I’m not really sure I want one. I actually like writing html
(with emacs psgml mode)
better than learning new markup languages. The big advantage of
the interface is that if you’re setting up a new site, links to
the pages
that aren’t written yet are in red, and when you click on them you
get put directly into edit mode for them. But all the stuff about
lists and links and blockquotes and sections, which I do effortlessly in html,
I have to learn a whole new bunch of funny punctuation to do in
wikimedia markup.

But the application is a good one for a WIKI. There are three
of us giving a concert in December, and there’s a lot of
information about the playlist and the rehearsal schedule and
where to download the music, and where are the recordings of the
rehearsals and the drafts of the program and the program notes that needs to be kept in a central place.

The last few concerts I’ve done that on an html page, but the
WIKI concept of easily linking in new pages and easily traversing
the tree of linked pages probably will make for better
readability. And of course, the other performers are more likely
by some very small amount to write on a WIKI than on an html
page.

So I’ll let you know how it works out. In combination with my
addmedia.py
program, it was pretty easy to put up PDF and MIDI files for a
piece that’s only partially transcribed so I wouldn’t want to put
it up at Serpent
Publications
yet. It was more of a pain to put up the list of
performers as a list because I’d never written a mediawiki markup
list before, but maybe the second list will be easier.

Leaving a religion

There turned out to be two ex-quakers (people formerly involved
in the Society of Friends, but now members of other churches) at
the band rehearsal (and subsequent beer-drinking)
last night, so I reflected yet again that ex-quakers are much
more civilized about their disagreements or dissatisfactions
than ex-catholics are.

I should mention that in some technical sense, I’m also an
ex-quaker, since my parents were members when I was born, but
I’ve never personally been involved. By the time I can remember
going to church, they were Methodists, and shortly after that,
they returned to the Roman Catholic Church. So I’m a Birthright
Quaker, a Baptized Methodist, and a Baptized Catholic.

The only
church I’ve attended regularly as an adult was Saint Peter’s
Episcopal Church
, where I sang in the choir, and contributed
money. When the Rector suggested that I should be confirmed,
I told him that I thought my confirmation as a Roman Catholic was
enough confirmation.

One person at the rehearsal said she’d decided that the Friends
were too serious about their personal responsibility to save the
world. The Unitarian Church she’s currently attending seems to
feel more of a *community* responsibility to save the world,
which she’s more comfortable with. The other person said when asked that he’d left basically
because of disagreements about how to save the world. There was
probably some bitterness and disappointment in both those
attitudes, but nothing like the rage you find with
ex-catholics.

Of all the different kinds of education I’ve had, I probably
find the technical and the political (in marxist reading groups)
the most useful, but the Catholic catechism might come in fairly
close to the humanist liberal arts one. So I describe myself as
a non-practicing Catholic, rather than an ex-catholic, largely
because I don’t want to be associated with the kind of
anti-catholic rage that’s prevalent in quite a number of the
circles I frequent.

Report on the October 7, 2009, meeting

We played:

Schedule

We will be having our usual dropin meetings on Tuesdays at
7:45 PM at my
place
.

We will probably miss the meetings where there are elections,
i.e., November 3, December 8, and January 19, if the Cambridge
Election Committee continues to hire me to serve as an official.
I’ve been saying this for a number of weeks now, and still haven’t
gotten any indication that they do want me, so it may not be true. I
would expect to have a card at least for November by now. But I do
enjoy being an election official, so if I get the chance, I’ll take it.

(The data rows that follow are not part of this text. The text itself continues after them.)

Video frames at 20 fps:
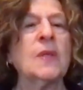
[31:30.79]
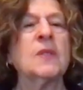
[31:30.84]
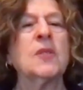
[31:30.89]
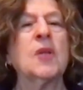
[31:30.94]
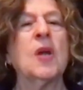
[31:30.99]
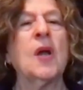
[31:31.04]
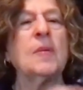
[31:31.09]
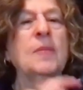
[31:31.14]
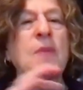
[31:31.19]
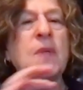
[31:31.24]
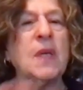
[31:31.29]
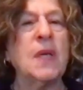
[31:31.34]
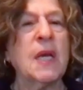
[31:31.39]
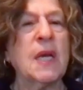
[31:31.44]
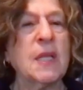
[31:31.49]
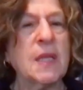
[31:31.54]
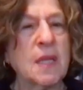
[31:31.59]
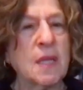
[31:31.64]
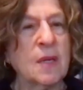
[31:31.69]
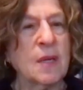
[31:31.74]
time to
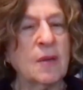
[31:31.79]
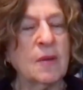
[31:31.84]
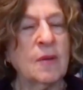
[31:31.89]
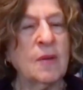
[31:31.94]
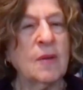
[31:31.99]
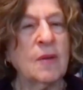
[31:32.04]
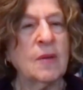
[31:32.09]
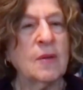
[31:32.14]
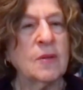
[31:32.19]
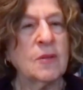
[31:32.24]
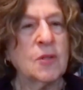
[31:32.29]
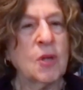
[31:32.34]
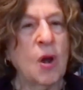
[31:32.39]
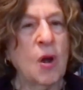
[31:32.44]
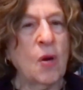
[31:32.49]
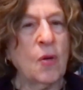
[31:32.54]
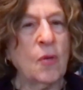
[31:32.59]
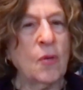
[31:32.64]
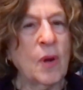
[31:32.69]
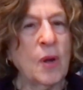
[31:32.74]
get the
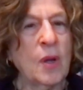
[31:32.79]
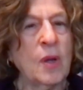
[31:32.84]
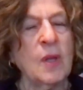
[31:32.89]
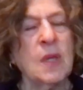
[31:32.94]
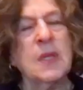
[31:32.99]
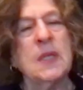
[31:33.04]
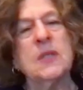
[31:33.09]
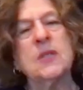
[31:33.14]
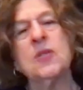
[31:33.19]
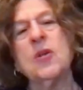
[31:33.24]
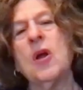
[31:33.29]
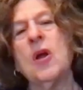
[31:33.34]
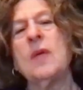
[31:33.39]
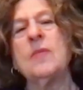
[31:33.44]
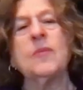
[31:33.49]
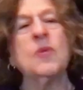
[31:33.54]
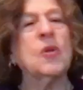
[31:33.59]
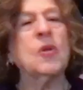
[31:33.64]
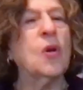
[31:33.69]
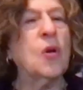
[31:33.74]
Torah,
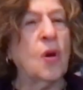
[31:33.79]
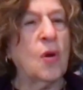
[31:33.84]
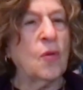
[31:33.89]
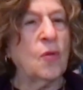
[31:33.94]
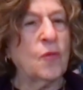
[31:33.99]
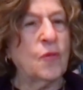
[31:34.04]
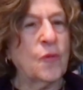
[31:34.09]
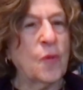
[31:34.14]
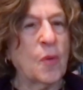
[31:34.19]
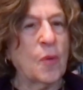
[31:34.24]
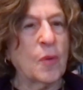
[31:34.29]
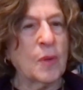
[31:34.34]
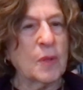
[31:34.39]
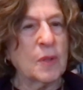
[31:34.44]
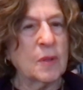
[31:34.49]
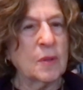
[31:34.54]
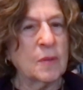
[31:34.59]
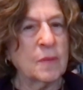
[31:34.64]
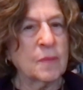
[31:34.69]
time to go forward.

We may also miss one or two more meetings in December. But for
September and October, assume there are regular dropin meetings.

Playing opportunity

The Boston Wort Processors
annual Ciderfest picnic in an apple orchard is on Sunday, October 25
this year. The details are on the
wiki.
It’s the same place as it’s been the last couple of
years. We have often had a few people who wanted to go hang out and
eat and drink and play a little bit of music.

Let me know if you’d like to go, and I’ll sign you up.

Lute tablature

They’re having a discussion at the lilypond
users mailing list
about how and whether to have a lilypond
mode for entering “ancient” lute tablatures.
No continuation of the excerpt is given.